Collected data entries
════════════════════

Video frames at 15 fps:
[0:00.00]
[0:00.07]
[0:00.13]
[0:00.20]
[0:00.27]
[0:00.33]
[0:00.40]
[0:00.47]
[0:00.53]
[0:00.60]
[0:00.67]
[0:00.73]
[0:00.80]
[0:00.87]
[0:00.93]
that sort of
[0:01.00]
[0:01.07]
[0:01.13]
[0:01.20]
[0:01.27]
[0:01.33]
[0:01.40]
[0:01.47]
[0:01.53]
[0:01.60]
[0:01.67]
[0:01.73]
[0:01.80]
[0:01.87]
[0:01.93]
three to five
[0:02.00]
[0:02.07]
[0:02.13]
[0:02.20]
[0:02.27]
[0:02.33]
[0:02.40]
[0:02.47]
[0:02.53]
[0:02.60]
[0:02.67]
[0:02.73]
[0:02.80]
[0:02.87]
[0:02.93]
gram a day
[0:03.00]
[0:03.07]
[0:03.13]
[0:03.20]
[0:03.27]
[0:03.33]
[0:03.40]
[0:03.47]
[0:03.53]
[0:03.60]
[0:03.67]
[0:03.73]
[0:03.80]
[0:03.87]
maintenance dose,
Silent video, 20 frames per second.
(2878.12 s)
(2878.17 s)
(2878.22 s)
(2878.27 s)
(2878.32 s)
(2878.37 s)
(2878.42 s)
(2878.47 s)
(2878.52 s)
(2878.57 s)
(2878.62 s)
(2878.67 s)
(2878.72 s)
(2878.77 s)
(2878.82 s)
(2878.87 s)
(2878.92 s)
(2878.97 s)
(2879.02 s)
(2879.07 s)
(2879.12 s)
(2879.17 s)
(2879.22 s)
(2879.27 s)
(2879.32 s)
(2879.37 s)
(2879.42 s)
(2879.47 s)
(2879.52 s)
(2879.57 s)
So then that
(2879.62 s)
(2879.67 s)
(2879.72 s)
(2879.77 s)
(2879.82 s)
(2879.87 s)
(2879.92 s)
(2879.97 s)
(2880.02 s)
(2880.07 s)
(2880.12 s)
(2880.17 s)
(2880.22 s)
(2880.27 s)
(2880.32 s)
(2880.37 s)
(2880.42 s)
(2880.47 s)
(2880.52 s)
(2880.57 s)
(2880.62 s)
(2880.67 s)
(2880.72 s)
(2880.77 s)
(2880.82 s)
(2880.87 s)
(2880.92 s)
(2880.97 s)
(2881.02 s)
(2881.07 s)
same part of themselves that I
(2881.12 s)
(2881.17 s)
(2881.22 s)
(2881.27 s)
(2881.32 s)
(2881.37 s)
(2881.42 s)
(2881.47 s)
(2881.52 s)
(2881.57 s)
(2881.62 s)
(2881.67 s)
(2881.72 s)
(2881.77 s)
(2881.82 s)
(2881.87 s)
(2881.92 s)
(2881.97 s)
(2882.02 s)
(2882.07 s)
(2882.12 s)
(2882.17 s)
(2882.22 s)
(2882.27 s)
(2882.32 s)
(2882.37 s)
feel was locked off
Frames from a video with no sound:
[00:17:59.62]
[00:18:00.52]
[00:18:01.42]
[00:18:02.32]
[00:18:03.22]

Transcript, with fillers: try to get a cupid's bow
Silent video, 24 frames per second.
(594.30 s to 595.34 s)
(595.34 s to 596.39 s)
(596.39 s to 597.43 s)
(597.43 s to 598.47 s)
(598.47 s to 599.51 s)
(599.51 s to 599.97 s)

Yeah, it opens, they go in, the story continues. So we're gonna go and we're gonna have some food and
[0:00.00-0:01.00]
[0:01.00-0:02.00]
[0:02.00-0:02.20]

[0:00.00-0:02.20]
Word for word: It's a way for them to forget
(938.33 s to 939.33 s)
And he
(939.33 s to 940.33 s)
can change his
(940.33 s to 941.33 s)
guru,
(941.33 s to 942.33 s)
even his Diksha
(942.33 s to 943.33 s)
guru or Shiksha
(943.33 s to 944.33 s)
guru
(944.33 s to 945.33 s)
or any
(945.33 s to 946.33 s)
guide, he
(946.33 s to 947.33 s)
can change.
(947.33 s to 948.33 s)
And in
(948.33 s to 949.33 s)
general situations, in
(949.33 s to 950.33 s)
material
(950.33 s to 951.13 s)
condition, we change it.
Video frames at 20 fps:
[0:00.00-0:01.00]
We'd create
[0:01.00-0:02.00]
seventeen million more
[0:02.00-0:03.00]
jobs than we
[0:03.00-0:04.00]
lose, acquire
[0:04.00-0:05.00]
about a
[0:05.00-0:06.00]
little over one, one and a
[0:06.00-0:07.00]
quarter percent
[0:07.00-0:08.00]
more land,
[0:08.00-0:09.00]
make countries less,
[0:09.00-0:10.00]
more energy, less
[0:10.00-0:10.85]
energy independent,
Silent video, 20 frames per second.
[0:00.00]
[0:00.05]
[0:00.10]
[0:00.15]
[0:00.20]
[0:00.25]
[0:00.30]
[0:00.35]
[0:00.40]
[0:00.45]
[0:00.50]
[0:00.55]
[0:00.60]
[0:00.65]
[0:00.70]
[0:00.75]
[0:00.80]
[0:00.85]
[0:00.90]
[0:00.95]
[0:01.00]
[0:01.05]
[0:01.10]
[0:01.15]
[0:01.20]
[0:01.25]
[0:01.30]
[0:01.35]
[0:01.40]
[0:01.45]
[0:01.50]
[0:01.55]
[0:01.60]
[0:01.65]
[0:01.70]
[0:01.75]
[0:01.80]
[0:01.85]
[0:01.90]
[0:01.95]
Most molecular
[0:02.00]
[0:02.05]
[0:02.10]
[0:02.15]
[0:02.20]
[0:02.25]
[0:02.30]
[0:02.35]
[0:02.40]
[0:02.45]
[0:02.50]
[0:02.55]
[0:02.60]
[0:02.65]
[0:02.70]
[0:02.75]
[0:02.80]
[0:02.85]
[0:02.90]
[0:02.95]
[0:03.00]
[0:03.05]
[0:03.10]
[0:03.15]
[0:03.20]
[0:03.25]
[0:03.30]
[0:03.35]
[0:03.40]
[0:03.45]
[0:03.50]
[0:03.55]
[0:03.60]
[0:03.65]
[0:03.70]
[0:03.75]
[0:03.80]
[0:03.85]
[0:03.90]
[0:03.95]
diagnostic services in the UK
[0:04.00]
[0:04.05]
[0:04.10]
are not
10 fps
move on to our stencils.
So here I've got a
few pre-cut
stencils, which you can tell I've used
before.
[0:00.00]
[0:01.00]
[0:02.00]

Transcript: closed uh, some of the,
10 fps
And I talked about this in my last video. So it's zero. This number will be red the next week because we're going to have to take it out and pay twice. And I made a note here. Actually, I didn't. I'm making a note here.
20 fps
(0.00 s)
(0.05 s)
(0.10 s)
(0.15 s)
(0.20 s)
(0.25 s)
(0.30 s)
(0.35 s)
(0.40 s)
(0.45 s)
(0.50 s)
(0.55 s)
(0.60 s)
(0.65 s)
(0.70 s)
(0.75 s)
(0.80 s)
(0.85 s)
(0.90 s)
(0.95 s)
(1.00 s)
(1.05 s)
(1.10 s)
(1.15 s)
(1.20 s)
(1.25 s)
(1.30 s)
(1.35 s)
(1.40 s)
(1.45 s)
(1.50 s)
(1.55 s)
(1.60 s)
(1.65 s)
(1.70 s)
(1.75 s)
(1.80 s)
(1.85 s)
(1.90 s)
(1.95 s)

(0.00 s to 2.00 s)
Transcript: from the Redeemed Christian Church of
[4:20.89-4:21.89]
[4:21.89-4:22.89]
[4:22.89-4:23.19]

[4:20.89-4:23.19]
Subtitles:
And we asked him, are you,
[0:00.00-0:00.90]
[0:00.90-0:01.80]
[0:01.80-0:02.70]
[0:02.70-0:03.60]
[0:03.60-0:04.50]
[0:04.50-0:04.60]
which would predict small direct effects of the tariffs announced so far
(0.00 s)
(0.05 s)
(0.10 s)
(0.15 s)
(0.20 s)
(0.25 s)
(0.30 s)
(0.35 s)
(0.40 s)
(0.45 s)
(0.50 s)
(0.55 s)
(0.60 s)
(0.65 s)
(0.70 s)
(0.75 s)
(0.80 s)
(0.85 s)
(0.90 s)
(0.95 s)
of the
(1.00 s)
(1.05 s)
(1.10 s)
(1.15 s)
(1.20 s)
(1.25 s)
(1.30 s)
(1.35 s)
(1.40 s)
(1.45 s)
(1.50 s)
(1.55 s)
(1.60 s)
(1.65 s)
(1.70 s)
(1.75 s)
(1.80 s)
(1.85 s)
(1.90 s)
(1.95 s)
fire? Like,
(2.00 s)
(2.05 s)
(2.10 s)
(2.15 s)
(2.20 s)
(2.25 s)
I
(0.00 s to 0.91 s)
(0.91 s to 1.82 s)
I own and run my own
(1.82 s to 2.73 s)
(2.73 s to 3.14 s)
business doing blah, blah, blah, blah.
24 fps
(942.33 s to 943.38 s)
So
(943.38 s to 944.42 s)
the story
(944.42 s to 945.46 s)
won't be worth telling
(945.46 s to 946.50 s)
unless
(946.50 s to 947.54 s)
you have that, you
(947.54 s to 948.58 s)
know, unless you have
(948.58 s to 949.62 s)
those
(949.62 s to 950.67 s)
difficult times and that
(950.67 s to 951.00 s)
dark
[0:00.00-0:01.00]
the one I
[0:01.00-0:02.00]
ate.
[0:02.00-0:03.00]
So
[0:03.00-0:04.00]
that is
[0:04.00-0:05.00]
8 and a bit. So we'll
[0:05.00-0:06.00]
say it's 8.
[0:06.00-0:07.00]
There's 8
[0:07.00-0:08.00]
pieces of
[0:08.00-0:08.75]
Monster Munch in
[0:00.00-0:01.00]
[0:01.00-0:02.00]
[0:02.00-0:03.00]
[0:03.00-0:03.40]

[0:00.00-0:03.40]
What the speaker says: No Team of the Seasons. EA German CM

════════════════════

- What to produce
Scan the data above for the string "with" and copy each line where it appears.

- Task solution
Frames from a video with no sound:
Transcript, with fillers: try to get a cupid's bow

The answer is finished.